(Work instruction): Your answer must be only the lines below from the one containing "[00:01:58.92 to 00:01:59.88]" through the one containing "[46:48.42-46:48.75]", copied exactly, with the pictures left out.

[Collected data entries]
########
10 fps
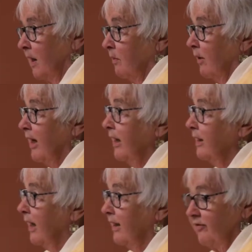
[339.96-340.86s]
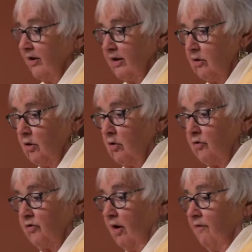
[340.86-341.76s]
recognizing
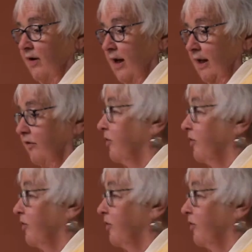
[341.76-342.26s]
those often against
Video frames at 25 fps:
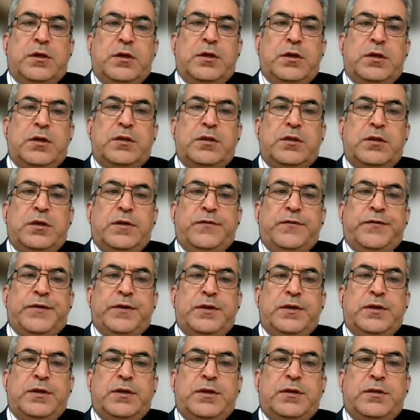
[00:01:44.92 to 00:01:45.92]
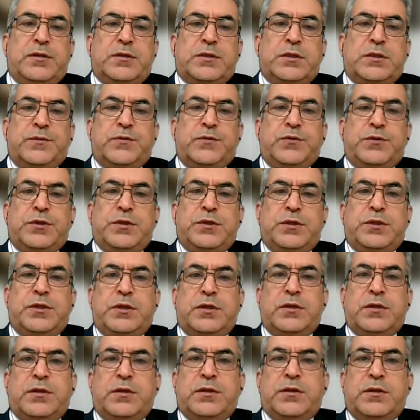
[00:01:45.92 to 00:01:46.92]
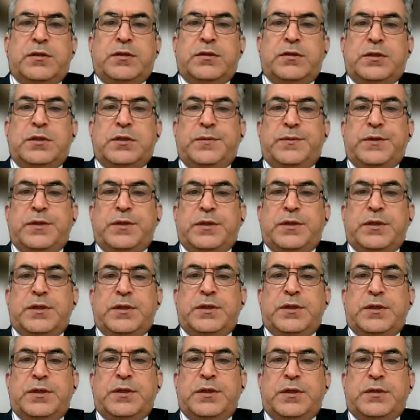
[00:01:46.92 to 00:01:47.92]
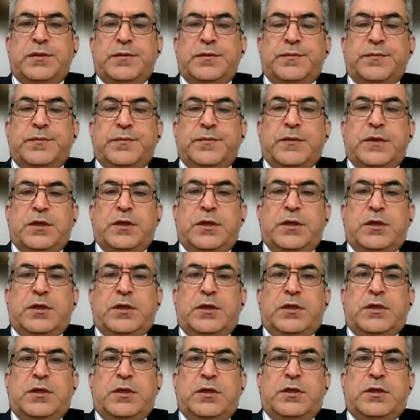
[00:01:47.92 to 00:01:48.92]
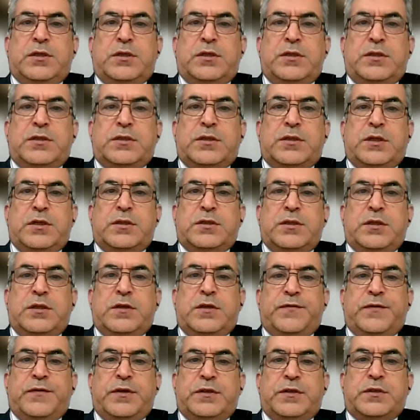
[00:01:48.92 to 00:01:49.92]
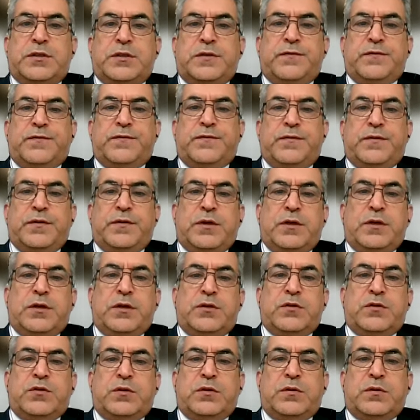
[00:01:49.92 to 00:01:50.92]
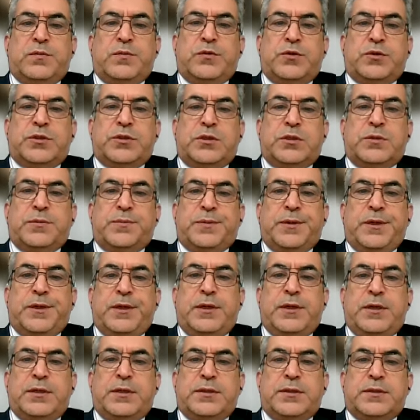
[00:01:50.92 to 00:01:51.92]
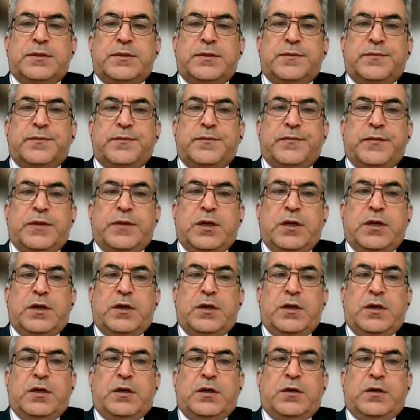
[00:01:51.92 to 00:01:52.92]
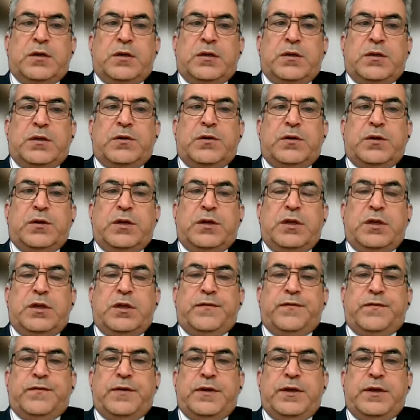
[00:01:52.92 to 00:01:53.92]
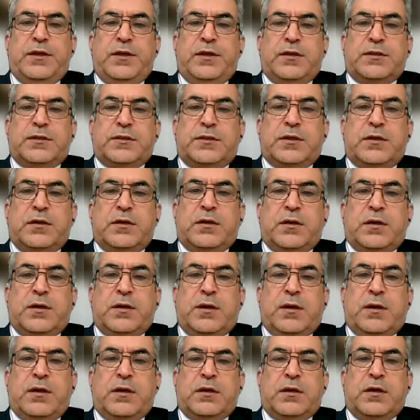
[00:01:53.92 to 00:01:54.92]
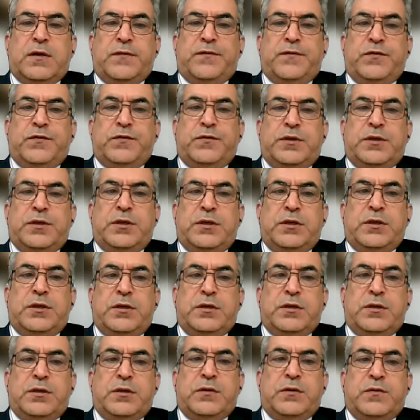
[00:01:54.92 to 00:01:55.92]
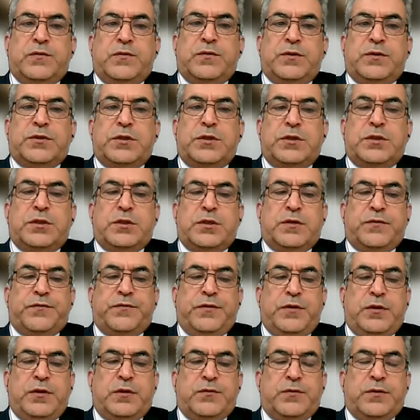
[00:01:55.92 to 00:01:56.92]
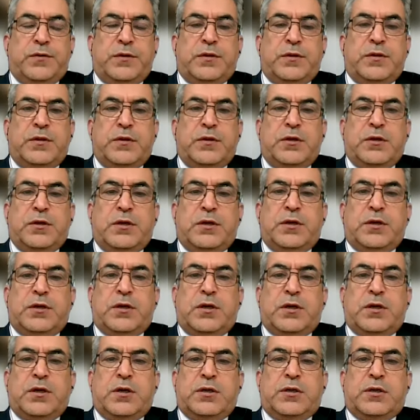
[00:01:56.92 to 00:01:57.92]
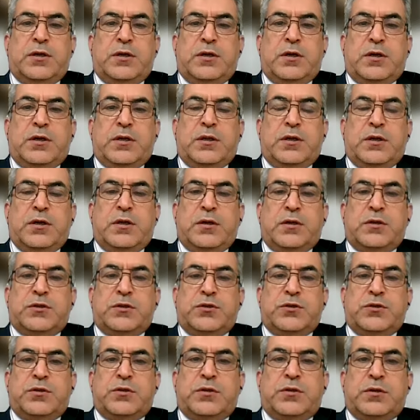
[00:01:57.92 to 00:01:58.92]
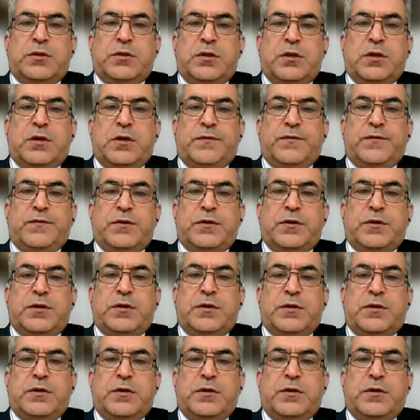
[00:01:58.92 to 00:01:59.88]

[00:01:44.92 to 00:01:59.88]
and evenly distributed hair in the recipient area. It is less invasive and almost painless. Don't leave linear scar like FUT, which interfere with cutting the hair short after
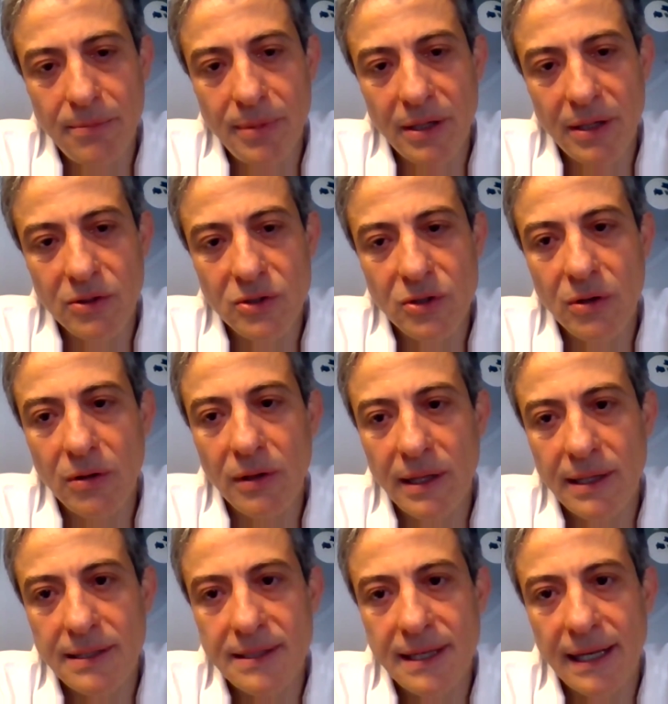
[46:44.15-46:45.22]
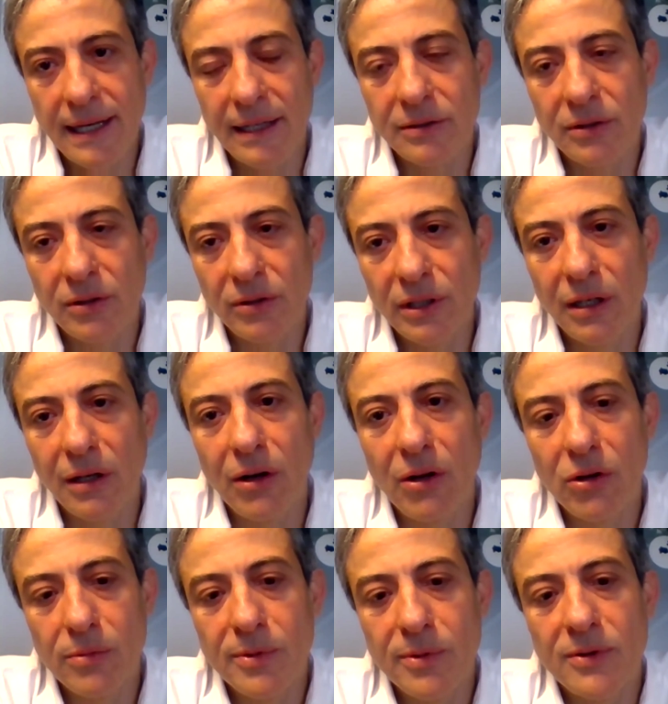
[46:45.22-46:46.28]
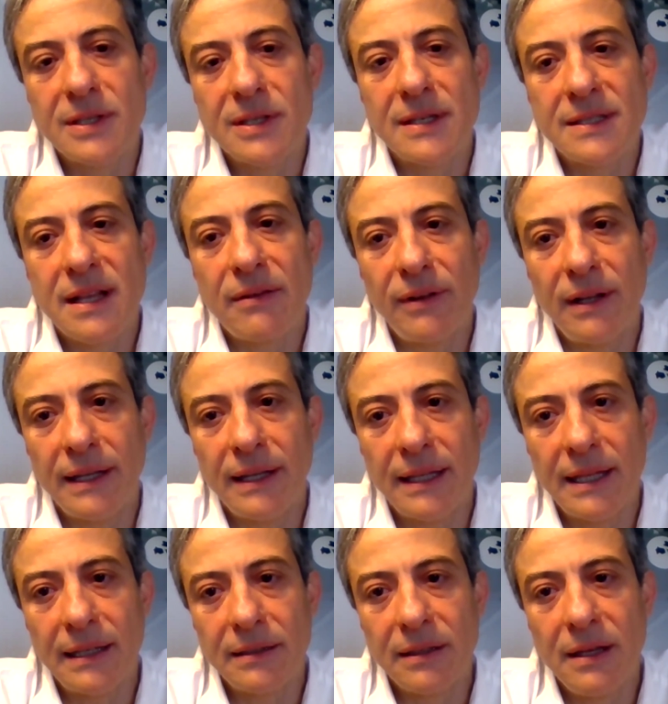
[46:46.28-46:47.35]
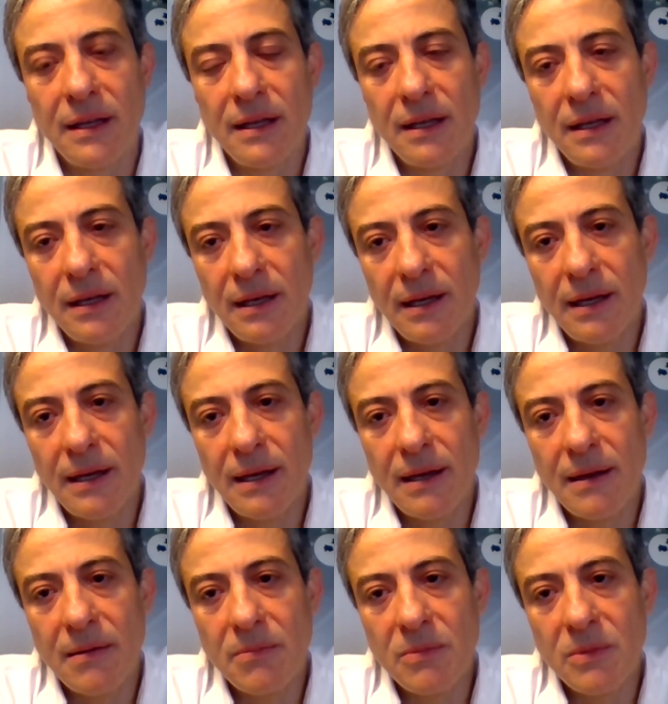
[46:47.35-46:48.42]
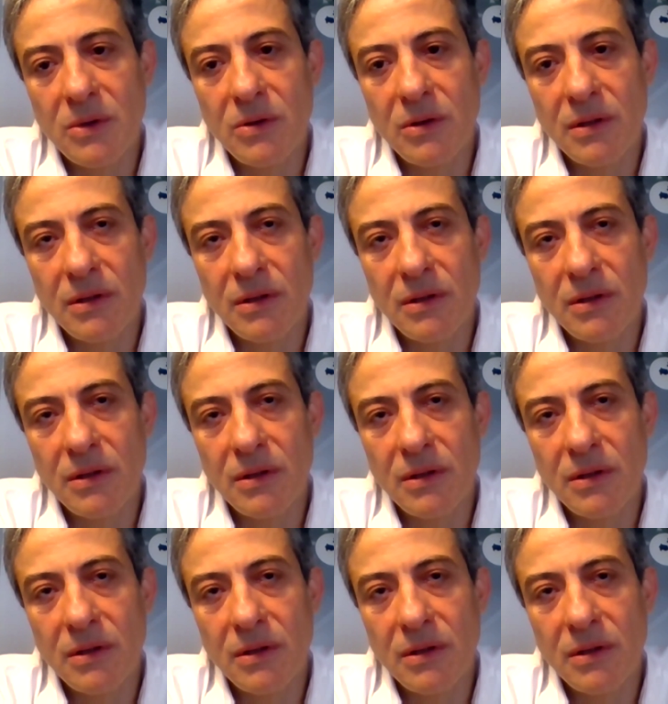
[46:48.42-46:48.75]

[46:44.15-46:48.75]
because all these electronic logbooks and stuff like that, and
########
(Solution to this task):
[00:01:58.92 to 00:01:59.88]

[00:01:44.92 to 00:01:59.88]
and evenly distributed hair in the recipient area. It is less invasive and almost painless. Don't leave linear scar like FUT, which interfere with cutting the hair short after
[46:44.15-46:45.22]
[46:45.22-46:46.28]
[46:46.28-46:47.35]
[46:47.35-46:48.42]
[46:48.42-46:48.75]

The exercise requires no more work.